Something told me this was not the official version. “What happened to the Chinese bride?”
She smiled, her teeth very white. “There’s no record. Probably died of a broken heart like all gently reared girls of her era.” So said the girl of this era.
“Tactful. What happened to Royale?”
“Ah. Now there’s another story. Royale’s golden-haired Anglo bride ran off with the smithy a year after their society wedding.”
“The smithy?”
“The blacksmith. Smithing is an ancient craft you know. A real manly man kind of profession.”
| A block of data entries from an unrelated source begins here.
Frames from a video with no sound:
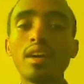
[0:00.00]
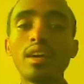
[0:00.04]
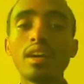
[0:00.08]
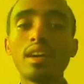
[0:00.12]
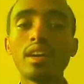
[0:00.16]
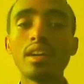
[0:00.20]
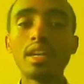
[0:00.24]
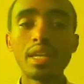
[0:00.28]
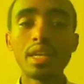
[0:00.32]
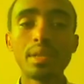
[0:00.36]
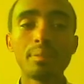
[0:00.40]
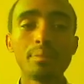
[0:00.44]

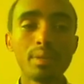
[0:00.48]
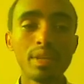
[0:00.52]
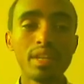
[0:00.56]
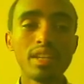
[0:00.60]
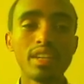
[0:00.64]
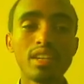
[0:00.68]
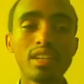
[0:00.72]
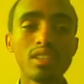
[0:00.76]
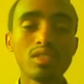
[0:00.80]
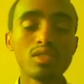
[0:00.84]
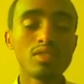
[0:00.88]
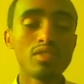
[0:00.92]

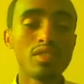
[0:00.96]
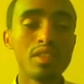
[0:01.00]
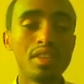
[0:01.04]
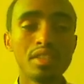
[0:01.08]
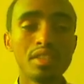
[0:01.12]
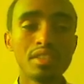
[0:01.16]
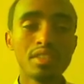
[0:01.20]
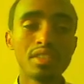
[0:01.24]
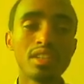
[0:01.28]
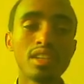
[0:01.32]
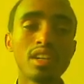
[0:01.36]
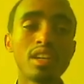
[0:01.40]
independent
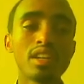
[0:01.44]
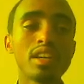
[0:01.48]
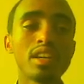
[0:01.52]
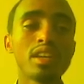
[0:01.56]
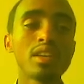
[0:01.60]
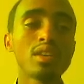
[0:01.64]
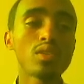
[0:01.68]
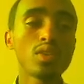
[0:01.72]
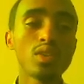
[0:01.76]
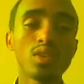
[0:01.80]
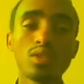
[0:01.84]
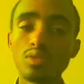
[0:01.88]
vertical
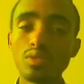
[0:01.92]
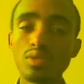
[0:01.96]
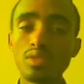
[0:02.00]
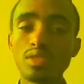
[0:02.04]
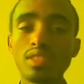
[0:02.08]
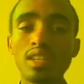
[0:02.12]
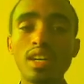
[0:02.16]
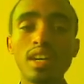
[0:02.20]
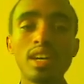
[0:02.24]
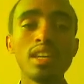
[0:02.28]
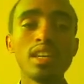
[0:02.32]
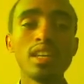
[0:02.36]
and
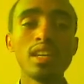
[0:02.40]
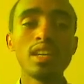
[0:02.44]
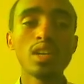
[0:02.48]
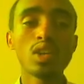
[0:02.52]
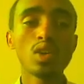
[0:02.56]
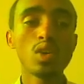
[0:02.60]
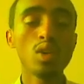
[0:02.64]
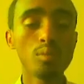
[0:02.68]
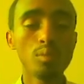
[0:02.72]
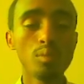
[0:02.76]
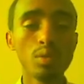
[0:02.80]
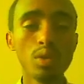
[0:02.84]
horizontal
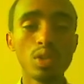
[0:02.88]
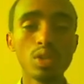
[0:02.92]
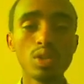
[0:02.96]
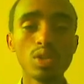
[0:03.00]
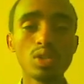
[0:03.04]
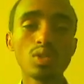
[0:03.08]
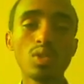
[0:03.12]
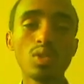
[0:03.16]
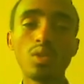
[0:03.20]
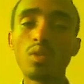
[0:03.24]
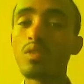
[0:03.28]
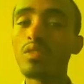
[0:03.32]

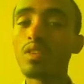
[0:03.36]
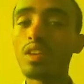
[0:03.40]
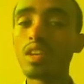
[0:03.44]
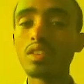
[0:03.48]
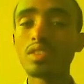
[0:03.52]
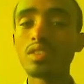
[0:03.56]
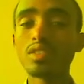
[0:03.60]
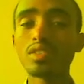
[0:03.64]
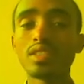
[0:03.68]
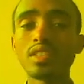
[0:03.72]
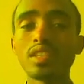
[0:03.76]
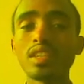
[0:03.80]
components of
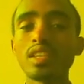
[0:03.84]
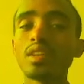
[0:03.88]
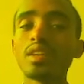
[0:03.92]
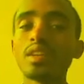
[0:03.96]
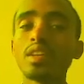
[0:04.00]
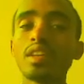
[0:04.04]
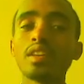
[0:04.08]
velocity,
Her tone was needling although I couldn’t imagine why. I asked, “Did Royale die of a broken heart?”
“No. They say —” her voice lowered dramatically “he died of the curse.”
“Curse? What curse? Don’t tell me the broken-hearted Chinese bride put a hex on him. What kind of gently reared girl behaves like that?”
She tucked a silky strand of black hair behind her ear. “To be honest there are several stories. The only thing we know for sure is Royale fell down the staircase right over there and broke his neck.”
I turned to inspect the ornately carved grand staircase. Falling down that would be like tumbling down a cliff. I nodded toward the enormous portrait hanging over the marble fireplace.
“Is that Royale?”
“That’s him.”
At ten feet tall Royale made an imposing figure. Dark hair, dark eyes and curling mustachios. A man cast in the heroic mold.
“One legend goes that he saw the ghost of his first wife and fell to his death.”
“Is the house haunted?”
She shrugged. “Not that I’ve noticed. Not that I believe in ghosts.”
Wow. How unstereotypical Native American.
As though reading my mind she added dryly, “Don’t tell the tribal elders.”